In the data below, find the line with "(3361.69 s)" and the line with "(3371.59 s)", then restate both and every line between them exactly, minus the pictures.

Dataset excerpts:
[Start of section]
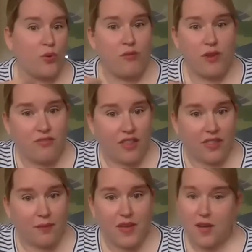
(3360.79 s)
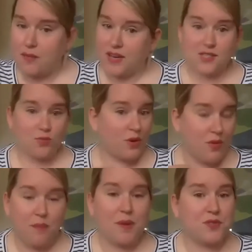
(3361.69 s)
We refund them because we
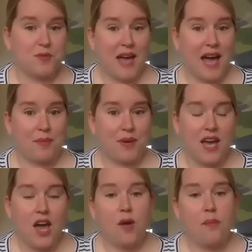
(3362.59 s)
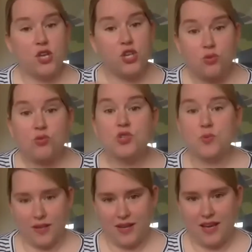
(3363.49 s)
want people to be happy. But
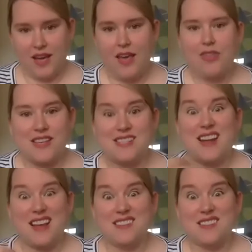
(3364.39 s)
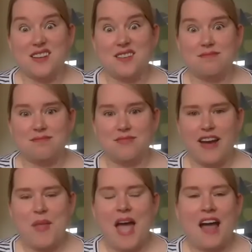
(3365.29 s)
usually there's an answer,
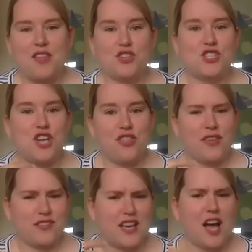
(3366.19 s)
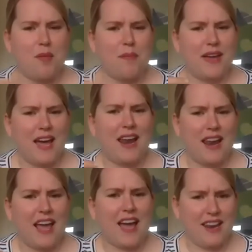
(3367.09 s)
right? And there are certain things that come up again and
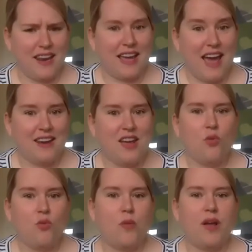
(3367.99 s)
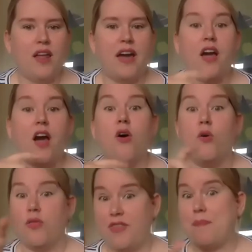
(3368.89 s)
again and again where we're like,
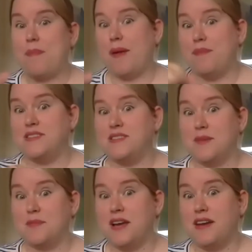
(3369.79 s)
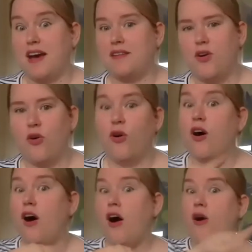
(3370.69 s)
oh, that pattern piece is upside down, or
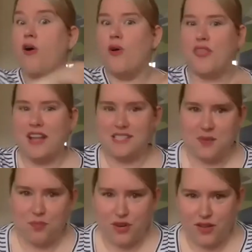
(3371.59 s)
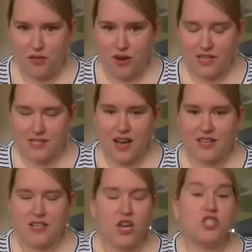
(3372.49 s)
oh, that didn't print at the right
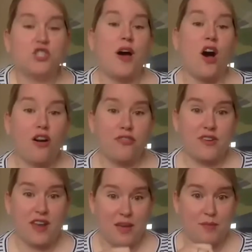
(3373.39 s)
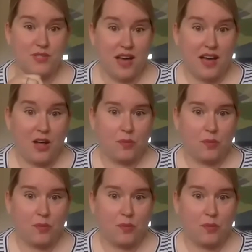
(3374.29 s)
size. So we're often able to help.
[End of section]
[Start of section]
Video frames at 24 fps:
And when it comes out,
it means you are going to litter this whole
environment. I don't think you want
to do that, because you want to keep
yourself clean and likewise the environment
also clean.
[End of section]
● The completed task
(3361.69 s)
We refund them because we
(3362.59 s)
(3363.49 s)
want people to be happy. But
(3364.39 s)
(3365.29 s)
usually there's an answer,
(3366.19 s)
(3367.09 s)
right? And there are certain things that come up again and
(3367.99 s)
(3368.89 s)
again and again where we're like,
(3369.79 s)
(3370.69 s)
oh, that pattern piece is upside down, or
(3371.59 s)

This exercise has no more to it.